Restate the entries below exactly, and keep all images out of the answer.

(INPUT DATA Opens)

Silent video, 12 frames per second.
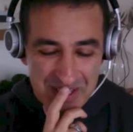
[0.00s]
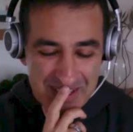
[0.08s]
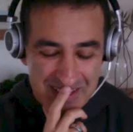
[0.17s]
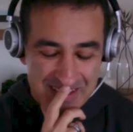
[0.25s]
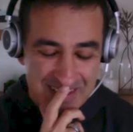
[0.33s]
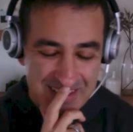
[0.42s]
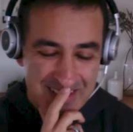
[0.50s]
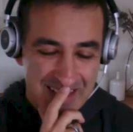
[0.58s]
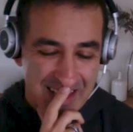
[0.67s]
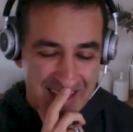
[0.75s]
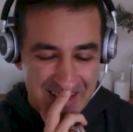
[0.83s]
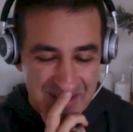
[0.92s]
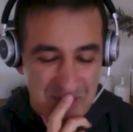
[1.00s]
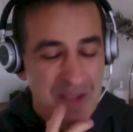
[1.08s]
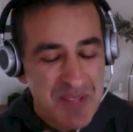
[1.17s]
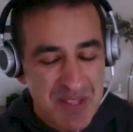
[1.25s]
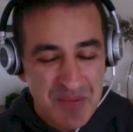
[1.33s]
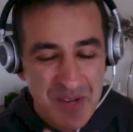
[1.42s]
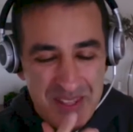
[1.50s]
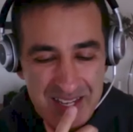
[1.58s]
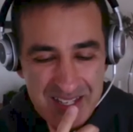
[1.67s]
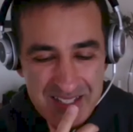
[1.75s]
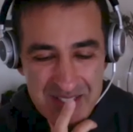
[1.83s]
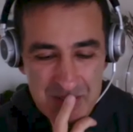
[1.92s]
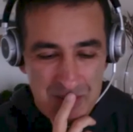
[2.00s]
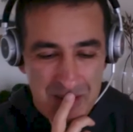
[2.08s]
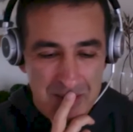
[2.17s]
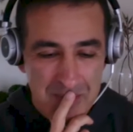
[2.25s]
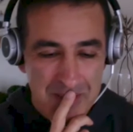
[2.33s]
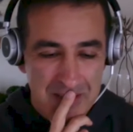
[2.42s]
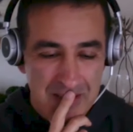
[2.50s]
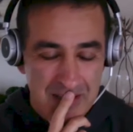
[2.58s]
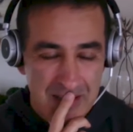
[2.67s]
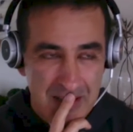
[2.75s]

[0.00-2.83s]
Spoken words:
is, the way that I describe it,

(INPUT DATA Closes)

* SOLUTION TO THIS TASK
Silent video, 12 frames per second.
[0.00s]
[0.08s]
[0.17s]
[0.25s]
[0.33s]
[0.42s]
[0.50s]
[0.58s]
[0.67s]
[0.75s]
[0.83s]
[0.92s]
[1.00s]
[1.08s]
[1.17s]
[1.25s]
[1.33s]
[1.42s]
[1.50s]
[1.58s]
[1.67s]
[1.75s]
[1.83s]
[1.92s]
[2.00s]
[2.08s]
[2.17s]
[2.25s]
[2.33s]
[2.42s]
[2.50s]
[2.58s]
[2.67s]
[2.75s]

[0.00-2.83s]
Spoken words:
is, the way that I describe it,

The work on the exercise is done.